Dataset extract:
== Segment start ==

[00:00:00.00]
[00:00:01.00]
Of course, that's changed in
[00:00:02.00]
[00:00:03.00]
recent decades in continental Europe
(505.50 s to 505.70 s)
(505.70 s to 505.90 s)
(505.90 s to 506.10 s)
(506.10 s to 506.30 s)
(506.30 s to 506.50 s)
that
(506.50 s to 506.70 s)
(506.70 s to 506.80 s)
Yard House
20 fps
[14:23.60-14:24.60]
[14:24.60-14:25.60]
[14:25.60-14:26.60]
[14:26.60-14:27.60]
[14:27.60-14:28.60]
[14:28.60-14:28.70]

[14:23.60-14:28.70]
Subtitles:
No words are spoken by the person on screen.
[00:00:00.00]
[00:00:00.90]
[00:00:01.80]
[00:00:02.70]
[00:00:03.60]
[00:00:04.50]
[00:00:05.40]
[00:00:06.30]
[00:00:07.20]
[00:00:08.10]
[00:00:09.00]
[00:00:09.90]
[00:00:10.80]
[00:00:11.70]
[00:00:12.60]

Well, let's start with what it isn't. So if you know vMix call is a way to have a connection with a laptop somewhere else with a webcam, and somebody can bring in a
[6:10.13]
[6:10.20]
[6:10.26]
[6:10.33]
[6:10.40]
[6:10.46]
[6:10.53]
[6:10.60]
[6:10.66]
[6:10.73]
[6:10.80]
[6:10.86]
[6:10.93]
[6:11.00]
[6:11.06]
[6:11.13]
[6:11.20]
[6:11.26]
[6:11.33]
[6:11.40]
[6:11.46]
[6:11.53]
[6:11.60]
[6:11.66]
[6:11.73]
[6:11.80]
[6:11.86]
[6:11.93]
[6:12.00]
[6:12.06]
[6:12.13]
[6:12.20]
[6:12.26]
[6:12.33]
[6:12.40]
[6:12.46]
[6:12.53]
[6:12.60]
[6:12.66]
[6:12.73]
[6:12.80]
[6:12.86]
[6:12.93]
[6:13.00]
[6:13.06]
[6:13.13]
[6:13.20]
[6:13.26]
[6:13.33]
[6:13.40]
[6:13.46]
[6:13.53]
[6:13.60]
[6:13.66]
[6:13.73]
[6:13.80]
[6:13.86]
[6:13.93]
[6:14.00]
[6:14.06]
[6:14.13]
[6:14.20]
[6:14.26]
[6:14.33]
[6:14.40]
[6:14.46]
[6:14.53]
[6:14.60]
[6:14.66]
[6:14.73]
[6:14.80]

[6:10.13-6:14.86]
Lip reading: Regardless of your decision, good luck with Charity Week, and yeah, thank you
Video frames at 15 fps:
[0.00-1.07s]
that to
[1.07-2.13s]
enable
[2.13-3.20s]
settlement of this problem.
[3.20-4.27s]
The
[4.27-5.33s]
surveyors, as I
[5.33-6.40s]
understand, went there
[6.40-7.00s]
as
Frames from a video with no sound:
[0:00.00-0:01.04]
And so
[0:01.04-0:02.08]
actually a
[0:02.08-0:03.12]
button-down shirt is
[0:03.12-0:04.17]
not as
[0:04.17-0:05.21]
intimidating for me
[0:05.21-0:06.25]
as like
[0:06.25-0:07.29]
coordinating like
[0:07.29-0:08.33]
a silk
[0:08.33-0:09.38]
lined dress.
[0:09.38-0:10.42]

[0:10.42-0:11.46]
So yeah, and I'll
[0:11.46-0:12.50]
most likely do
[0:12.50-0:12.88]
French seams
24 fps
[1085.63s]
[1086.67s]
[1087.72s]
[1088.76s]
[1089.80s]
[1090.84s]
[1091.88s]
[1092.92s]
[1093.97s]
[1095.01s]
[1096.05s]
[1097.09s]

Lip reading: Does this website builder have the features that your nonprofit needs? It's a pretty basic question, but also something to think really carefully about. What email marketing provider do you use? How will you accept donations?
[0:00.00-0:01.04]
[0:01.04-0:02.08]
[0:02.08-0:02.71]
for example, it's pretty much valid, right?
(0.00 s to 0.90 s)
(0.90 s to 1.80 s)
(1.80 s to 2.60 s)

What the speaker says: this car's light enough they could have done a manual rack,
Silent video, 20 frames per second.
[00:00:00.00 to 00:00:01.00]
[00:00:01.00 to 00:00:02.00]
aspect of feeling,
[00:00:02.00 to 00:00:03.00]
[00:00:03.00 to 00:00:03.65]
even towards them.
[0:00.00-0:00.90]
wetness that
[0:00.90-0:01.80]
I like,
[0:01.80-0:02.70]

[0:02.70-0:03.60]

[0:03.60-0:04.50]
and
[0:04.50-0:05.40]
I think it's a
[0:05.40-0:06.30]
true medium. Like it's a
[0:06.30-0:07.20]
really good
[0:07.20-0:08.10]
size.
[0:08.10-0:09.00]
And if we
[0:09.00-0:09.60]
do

== Segment end ==

Each entry should be retyped exactly as given.

[00:00:00.00]
[00:00:01.00]
Of course, that's changed in
[00:00:02.00]
[00:00:03.00]
recent decades in continental Europe
(505.50 s to 505.70 s)
(505.70 s to 505.90 s)
(505.90 s to 506.10 s)
(506.10 s to 506.30 s)
(506.30 s to 506.50 s)
that
(506.50 s to 506.70 s)
(506.70 s to 506.80 s)
Yard House
20 fps
[14:23.60-14:24.60]
[14:24.60-14:25.60]
[14:25.60-14:26.60]
[14:26.60-14:27.60]
[14:27.60-14:28.60]
[14:28.60-14:28.70]

[14:23.60-14:28.70]
Subtitles:
No words are spoken by the person on screen.
[00:00:00.00]
[00:00:00.90]
[00:00:01.80]
[00:00:02.70]
[00:00:03.60]
[00:00:04.50]
[00:00:05.40]
[00:00:06.30]
[00:00:07.20]
[00:00:08.10]
[00:00:09.00]
[00:00:09.90]
[00:00:10.80]
[00:00:11.70]
[00:00:12.60]

Well, let's start with what it isn't. So if you know vMix call is a way to have a connection with a laptop somewhere else with a webcam, and somebody can bring in a
[6:10.13]
[6:10.20]
[6:10.26]
[6:10.33]
[6:10.40]
[6:10.46]
[6:10.53]
[6:10.60]
[6:10.66]
[6:10.73]
[6:10.80]
[6:10.86]
[6:10.93]
[6:11.00]
[6:11.06]
[6:11.13]
[6:11.20]
[6:11.26]
[6:11.33]
[6:11.40]
[6:11.46]
[6:11.53]
[6:11.60]
[6:11.66]
[6:11.73]
[6:11.80]
[6:11.86]
[6:11.93]
[6:12.00]
[6:12.06]
[6:12.13]
[6:12.20]
[6:12.26]
[6:12.33]
[6:12.40]
[6:12.46]
[6:12.53]
[6:12.60]
[6:12.66]
[6:12.73]
[6:12.80]
[6:12.86]
[6:12.93]
[6:13.00]
[6:13.06]
[6:13.13]
[6:13.20]
[6:13.26]
[6:13.33]
[6:13.40]
[6:13.46]
[6:13.53]
[6:13.60]
[6:13.66]
[6:13.73]
[6:13.80]
[6:13.86]
[6:13.93]
[6:14.00]
[6:14.06]
[6:14.13]
[6:14.20]
[6:14.26]
[6:14.33]
[6:14.40]
[6:14.46]
[6:14.53]
[6:14.60]
[6:14.66]
[6:14.73]
[6:14.80]

[6:10.13-6:14.86]
Lip reading: Regardless of your decision, good luck with Charity Week, and yeah, thank you
Video frames at 15 fps:
[0.00-1.07s]
that to
[1.07-2.13s]
enable
[2.13-3.20s]
settlement of this problem.
[3.20-4.27s]
The
[4.27-5.33s]
surveyors, as I
[5.33-6.40s]
understand, went there
[6.40-7.00s]
as
Frames from a video with no sound:
[0:00.00-0:01.04]
And so
[0:01.04-0:02.08]
actually a
[0:02.08-0:03.12]
button-down shirt is
[0:03.12-0:04.17]
not as
[0:04.17-0:05.21]
intimidating for me
[0:05.21-0:06.25]
as like
[0:06.25-0:07.29]
coordinating like
[0:07.29-0:08.33]
a silk
[0:08.33-0:09.38]
lined dress.
[0:09.38-0:10.42]

[0:10.42-0:11.46]
So yeah, and I'll
[0:11.46-0:12.50]
most likely do
[0:12.50-0:12.88]
French seams
24 fps
[1085.63s]
[1086.67s]
[1087.72s]
[1088.76s]
[1089.80s]
[1090.84s]
[1091.88s]
[1092.92s]
[1093.97s]
[1095.01s]
[1096.05s]
[1097.09s]

Lip reading: Does this website builder have the features that your nonprofit needs? It's a pretty basic question, but also something to think really carefully about. What email marketing provider do you use? How will you accept donations?
[0:00.00-0:01.04]
[0:01.04-0:02.08]
[0:02.08-0:02.71]
for example, it's pretty much valid, right?
(0.00 s to 0.90 s)
(0.90 s to 1.80 s)
(1.80 s to 2.60 s)

What the speaker says: this car's light enough they could have done a manual rack,
Silent video, 20 frames per second.
[00:00:00.00 to 00:00:01.00]
[00:00:01.00 to 00:00:02.00]
aspect of feeling,
[00:00:02.00 to 00:00:03.00]
[00:00:03.00 to 00:00:03.65]
even towards them.
[0:00.00-0:00.90]
wetness that
[0:00.90-0:01.80]
I like,
[0:01.80-0:02.70]

[0:02.70-0:03.60]

[0:03.60-0:04.50]
and
[0:04.50-0:05.40]
I think it's a
[0:05.40-0:06.30]
true medium. Like it's a
[0:06.30-0:07.20]
really good
[0:07.20-0:08.10]
size.
[0:08.10-0:09.00]
And if we
[0:09.00-0:09.60]
do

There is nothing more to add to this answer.